How To Avoid Staff Infection
My ministry began as an assistant pastor. Very few churches in the late 50s had more than two ministers on staff. There was very little direction for the second man. I remember sitting at a small desk trying to figure out what my next move should be.
Years later I found myself the only pastor of a growing body of believers. We hired one staff member, then another, and another, and another. In a comparatively short time there were seven of us. How would we keep from getting staff infection? I earnestly wanted to see God use this group of gifted persons to touch a community for Christ.
After that 11-year pastorate, God placed me in Sacramento, California in a church with 17 on the pastoral staff. How I earnestly want to see God use this group of gifted persons to touch a community for Christ. How can we keep from getting staff infection?
Through the years seven “As” have become for me the secret of avoiding infection. Carefully work your way through them on a regular basis, and you will discover the unique joy of being part of a church staff.
As a senior pastor, have you ever said, “God called me to preach, not to administrate”? God did call us to preach, but He also ordained us as overseers of His work. We should never willfully surrender this important role in the local church. In my role as senior pastor I saw myself as the quarterback of a very important team, calling the signals, making adjustments when necessary, positioning the players for the best use of the play. I must never surrender that role, although I may have others carrying out much of the daily routine of administration.
Staffing can be expensive. Do not wait until you can afford to fill a staff position. Always look at the need first. If a staff member is doing his job, he will create income by the mere function of his position. He will be touching another segment of the population that someone else would not touch.
Under the heading of affordability, endeavor to pay the staff person a fair and equitable wage. God honors generosity when used with wisdom. Much staff infection is brought about by just plain stinginess.
It is vital for a staff of any number to meet regularly for prayer, discussion, planning, and fellowship. At our weekly staff meeting each member was required to turn in to the senior pastor a worksheet of his schedule, contacts, family time, as well as a projection of his departmental plans. This time of accountability is necessary to give the staff member a means of reporting and to provide the senior pastor with needed information to evaluate the overall work of the church. One corner of our worksheet is reserved for any gripes or concerns that need to be brought to the attention of the leader.
As I move around the country in conferences with our ministers, one of the oft-shared complaints by staff members is, “The pastor is not accessible.” An open door policy is a must. An enormous amount of infection can be warded off by this simple technique. Not only should a pastor be approachable by his people, but he should also be approachable by his staff. One of the great characteristics of Jesus was His availability. You cannot lead when you are out of sight.

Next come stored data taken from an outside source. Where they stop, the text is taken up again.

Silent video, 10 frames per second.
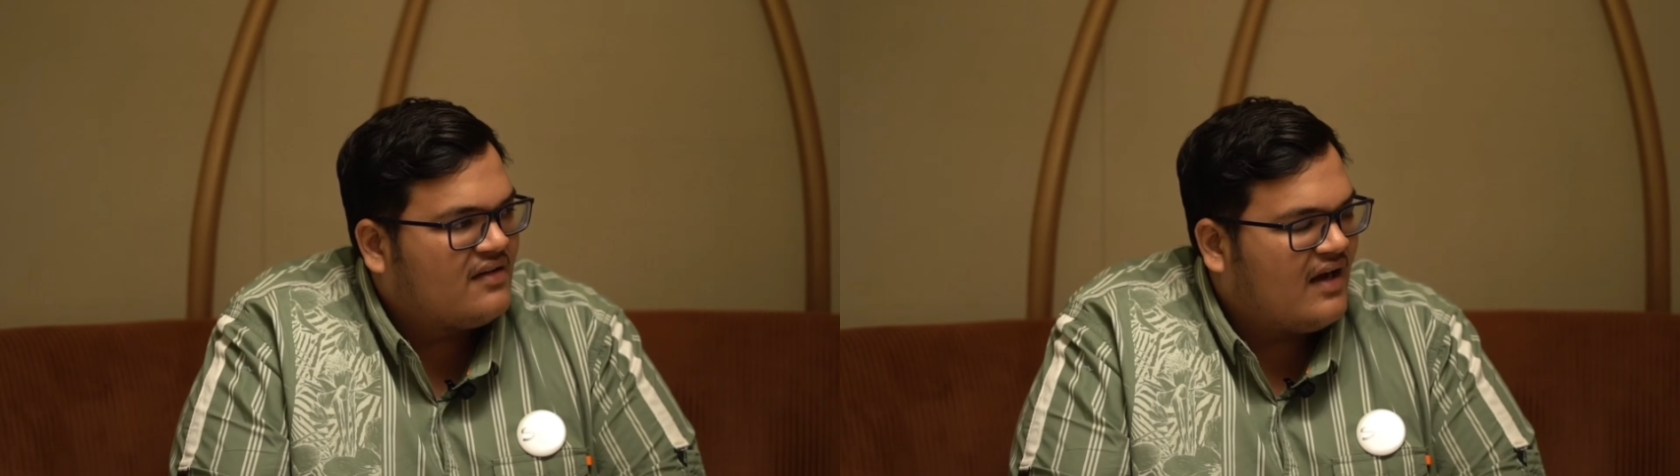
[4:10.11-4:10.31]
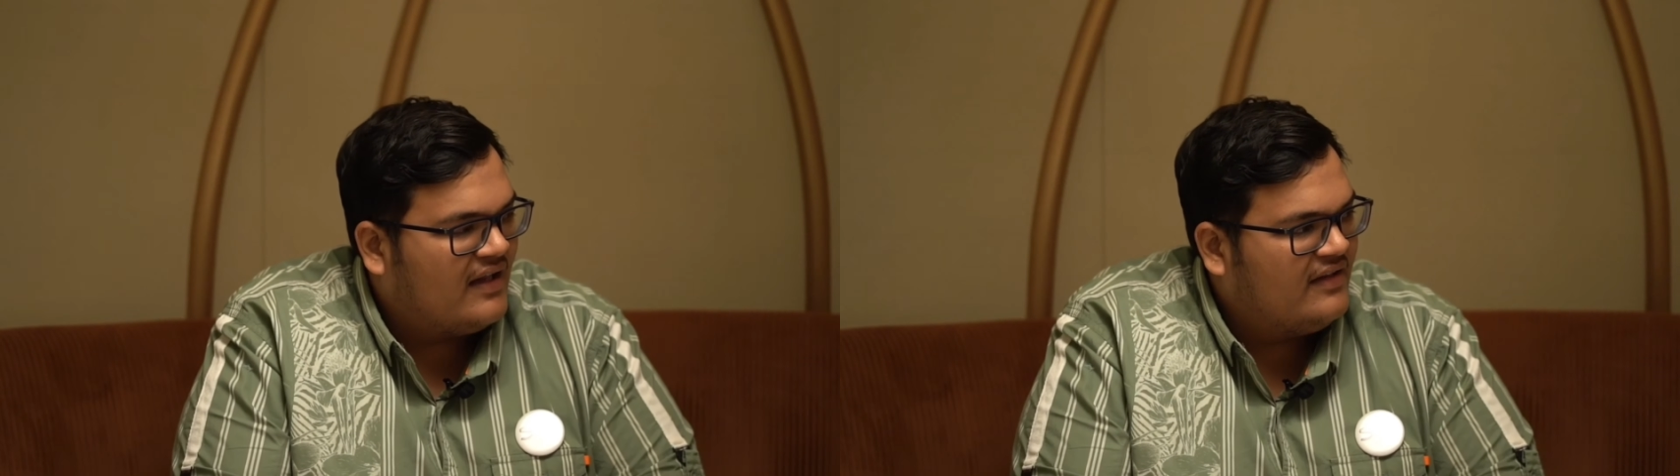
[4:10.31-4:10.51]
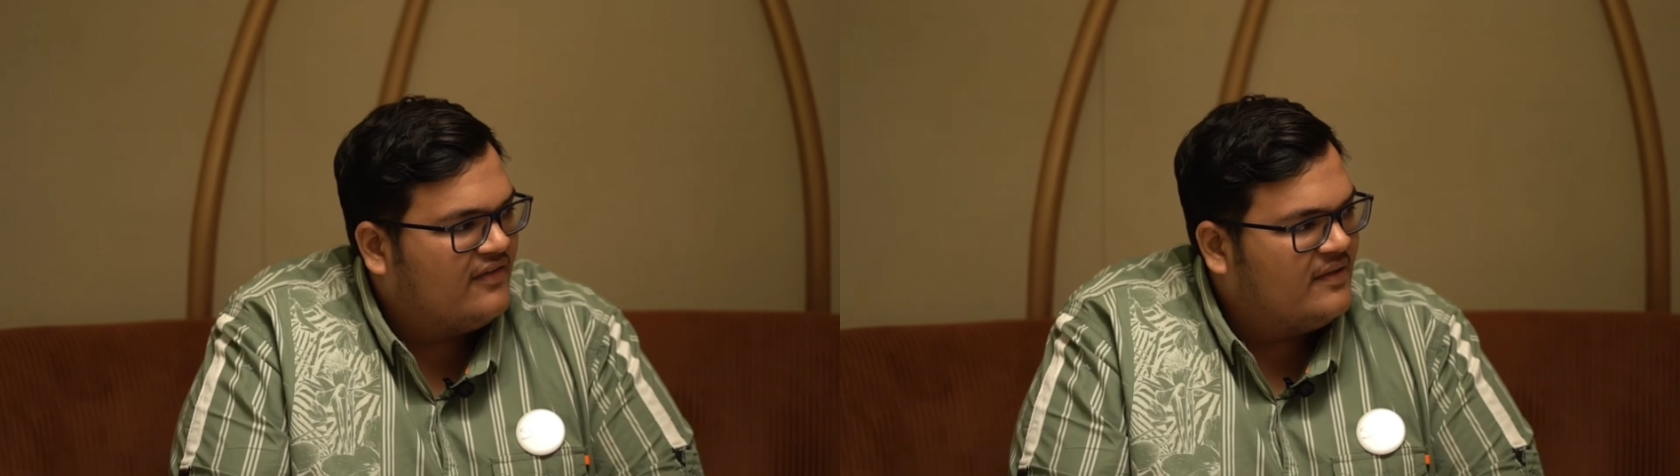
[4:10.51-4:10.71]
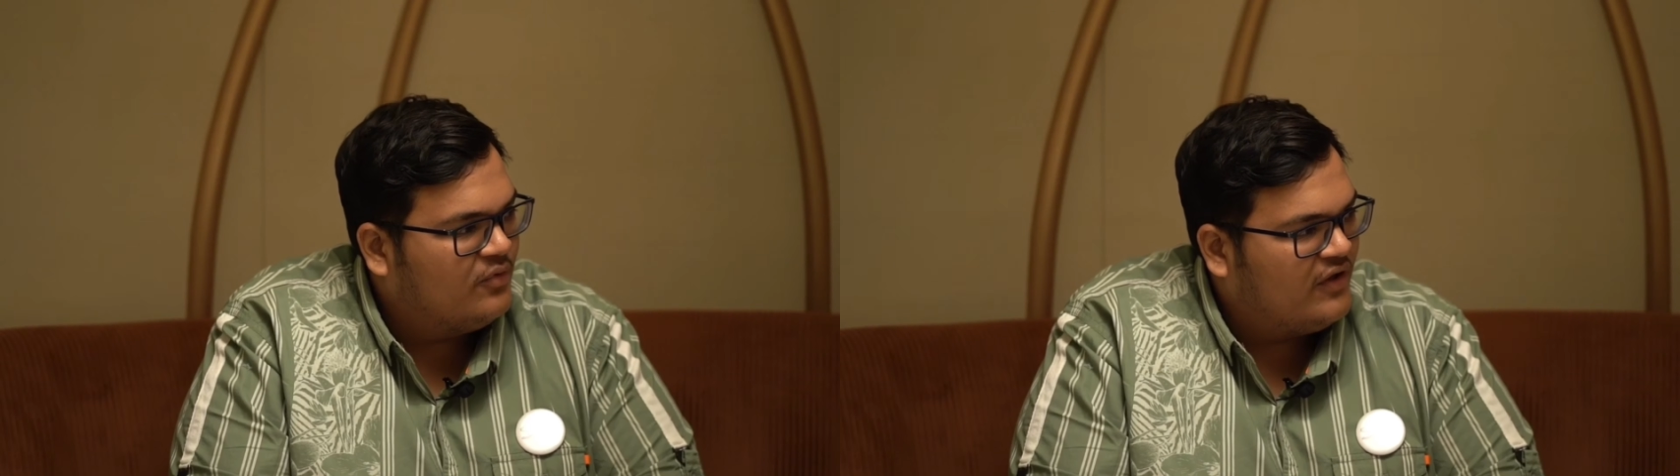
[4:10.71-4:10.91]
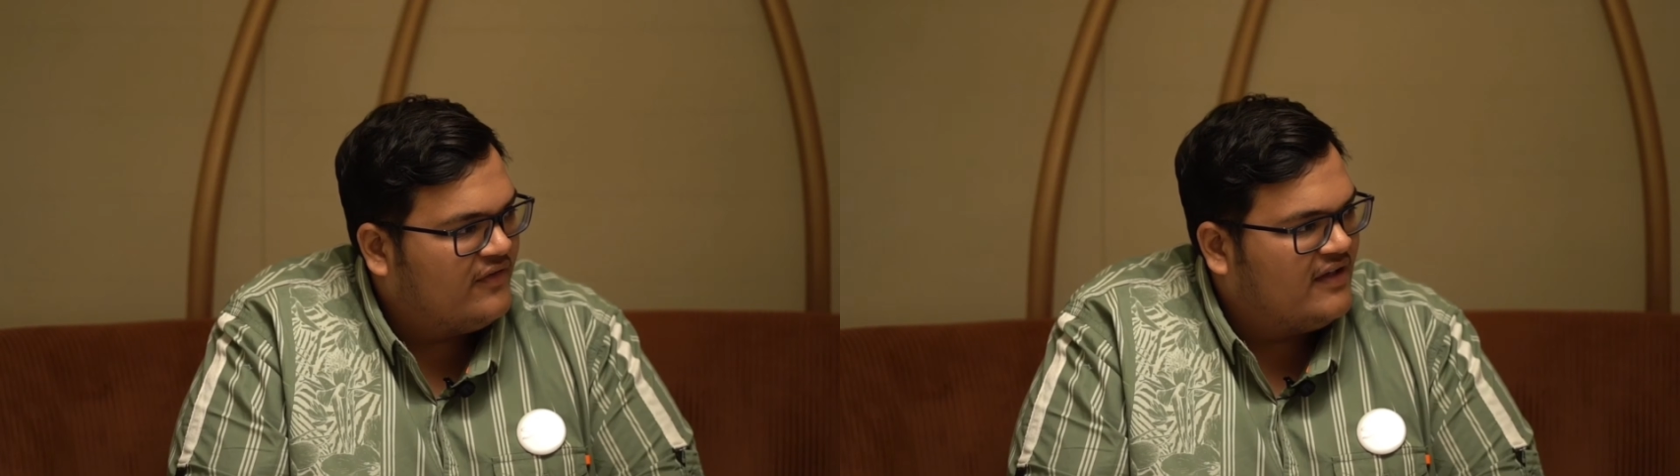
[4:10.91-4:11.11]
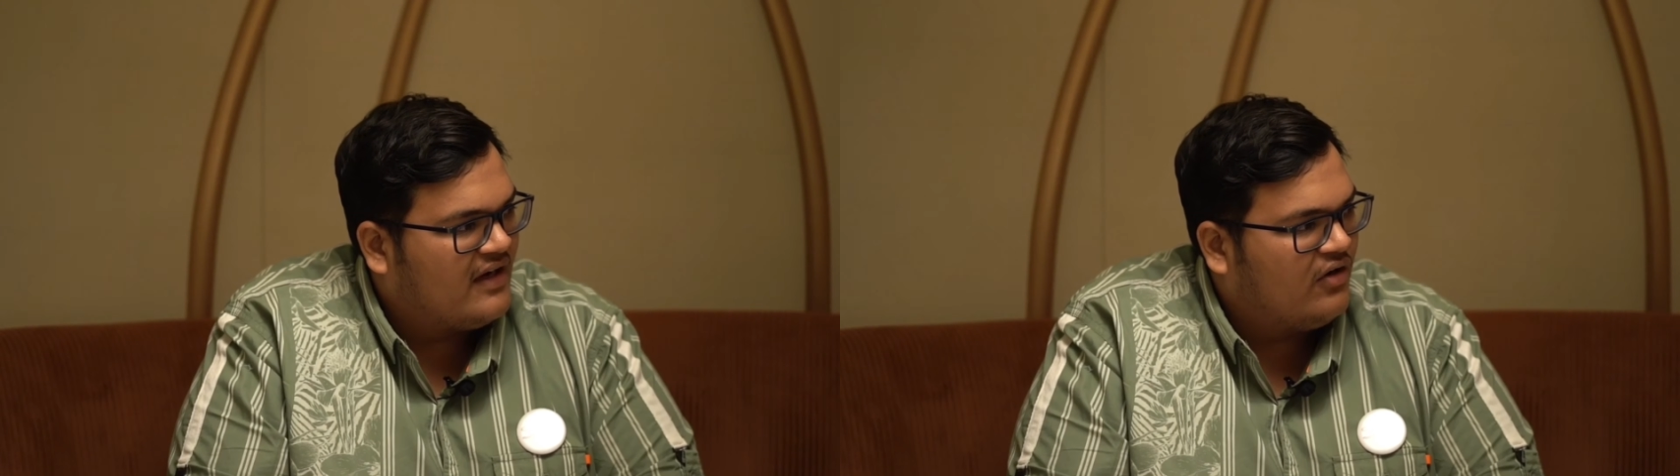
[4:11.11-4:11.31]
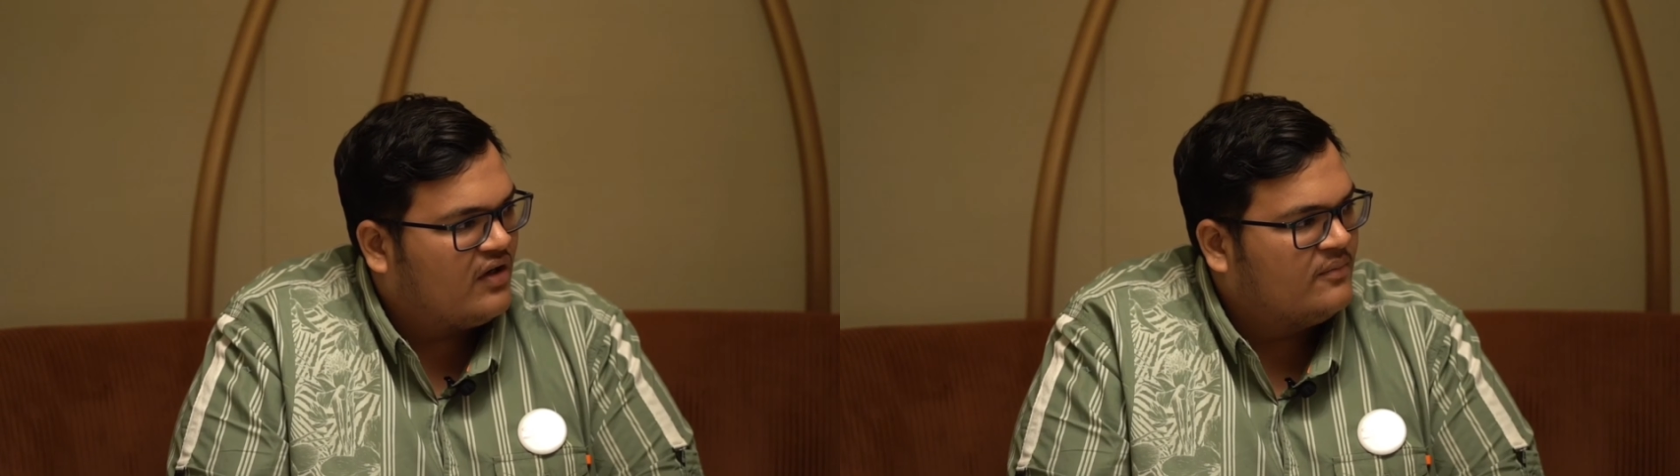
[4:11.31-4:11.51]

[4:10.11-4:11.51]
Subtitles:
Kandivali Borivali crowd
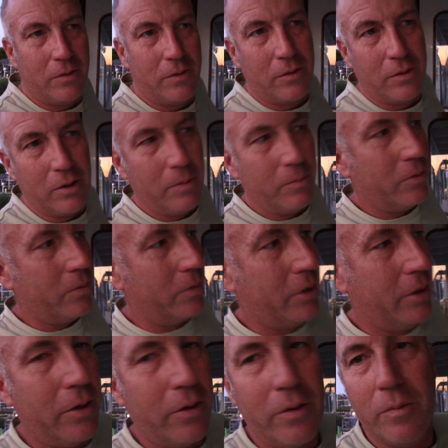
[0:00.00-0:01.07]
Commodore
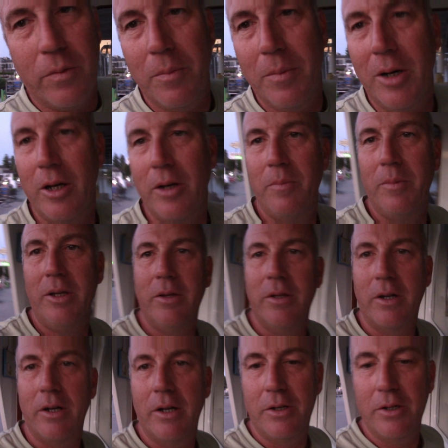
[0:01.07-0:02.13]
Karen reminded me
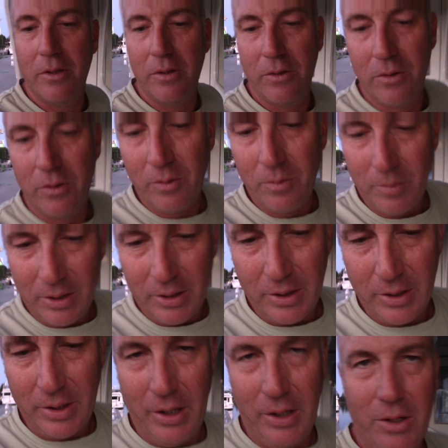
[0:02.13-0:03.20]
that I didn't do
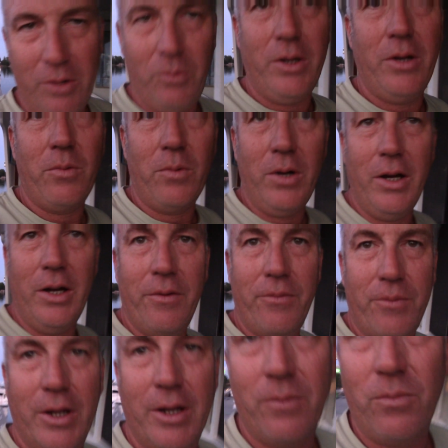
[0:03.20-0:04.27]
my "Hey, we
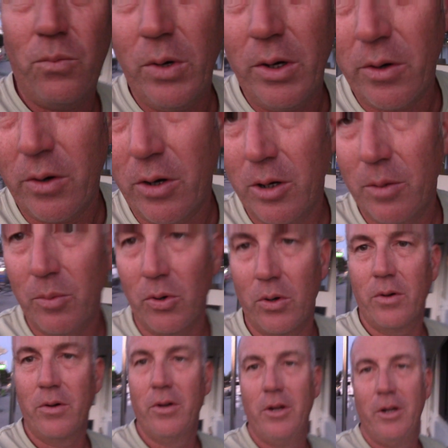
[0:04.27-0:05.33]
arrived at Winter Harbor"
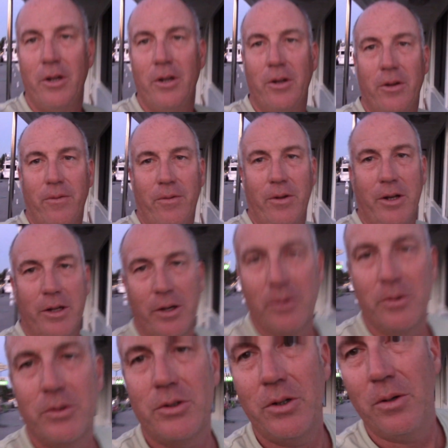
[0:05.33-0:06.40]

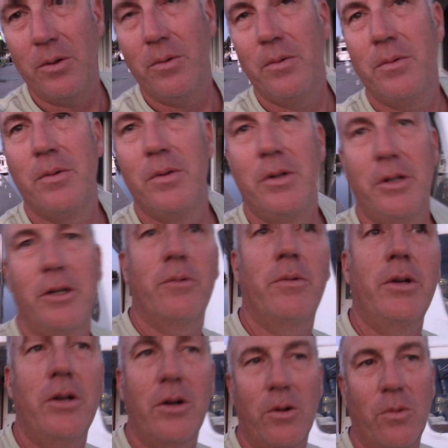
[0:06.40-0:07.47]
video. So here
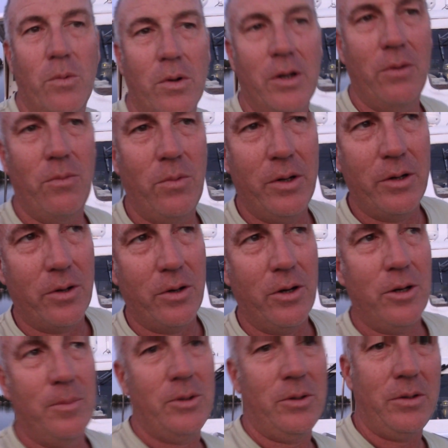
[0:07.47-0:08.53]
we are. We're at Winter
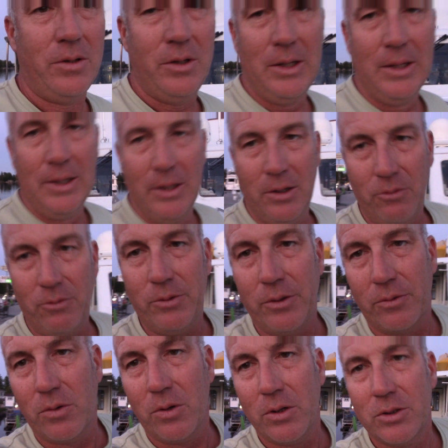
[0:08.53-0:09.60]
Harbor.
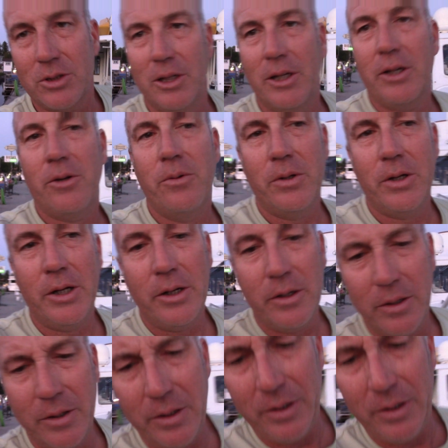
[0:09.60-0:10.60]
We've crossed Lake Oneida.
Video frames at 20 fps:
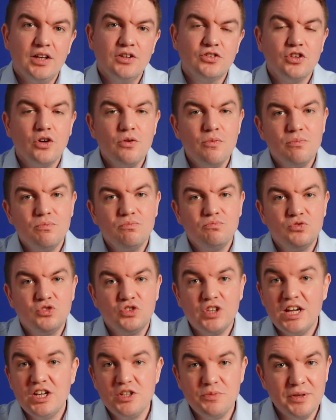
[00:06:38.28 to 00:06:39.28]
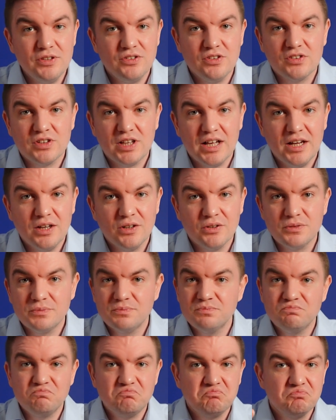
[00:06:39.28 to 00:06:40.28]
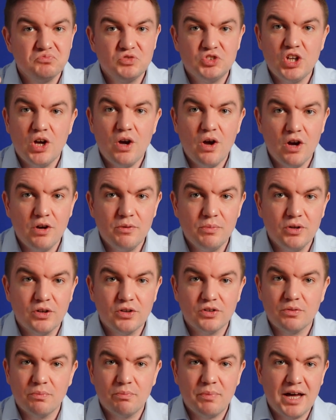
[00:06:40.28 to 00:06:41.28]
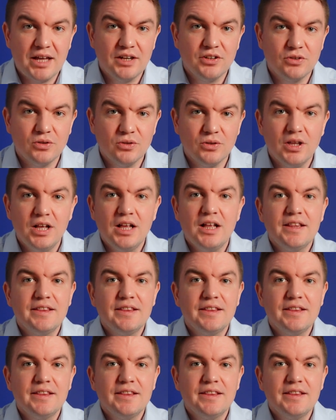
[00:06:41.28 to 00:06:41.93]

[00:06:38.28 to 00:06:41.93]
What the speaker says: So Sage Business Cloud, Zohobooks, Pandle,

Staff members should be referred to as pastors. They need and deserve public acknowledgment.
Because of our large staff we could not give a special day, annually to each member on his anniversary with us. However, on every fifth anniversary we received a special offering, gave acknowledgment to the entire family, and sent the staff member away for a much-deserved vacation.
One other area of acknowledgment needs to be mentioned. When a staff member is called to another ministry, a farewell reception is in order; a love offering is in order. Let the church say thank you to these servants who have shared the ministry for any number of years.
I always asked staff to remain open to the possibility of change in their portfolios. As a church grows, ministry needs change. We have found great success in adjusting job descriptions within the staff as the growth takes place. This is good stewardship.
The last “A” deals with evaluation. An annual meeting with each staff member is essential to judge the effectiveness of the ministry, I cannot say this is the most-looked-forward-to meeting of the year, but it is necessary for the ongoing challenge of personal and corporate growth.
We developed a sheet where the three executive pastors can evaluate the work of each staff person. They are given a copy of that evaluation as they come in for the annual session. Word of praise as well as possible words of criticism are part of that meeting. How can a team function to its maximum capacity if this is not a regular part of staff function? It is a must.
Be excited about the gifts God has given to others. They can augment your gifts. As you recognize where the individual staff members fit, how their abilities can be utilized to the fullest, how they are leaders in their own right — your church can continue to grow in numbers and spiritual power. Best of all, you will not suffer that painful and costly affliction known as staff infection.
Glen D. Cole, Sacramento, California, is former superintendent of the Northern California District of the Assemblies of God.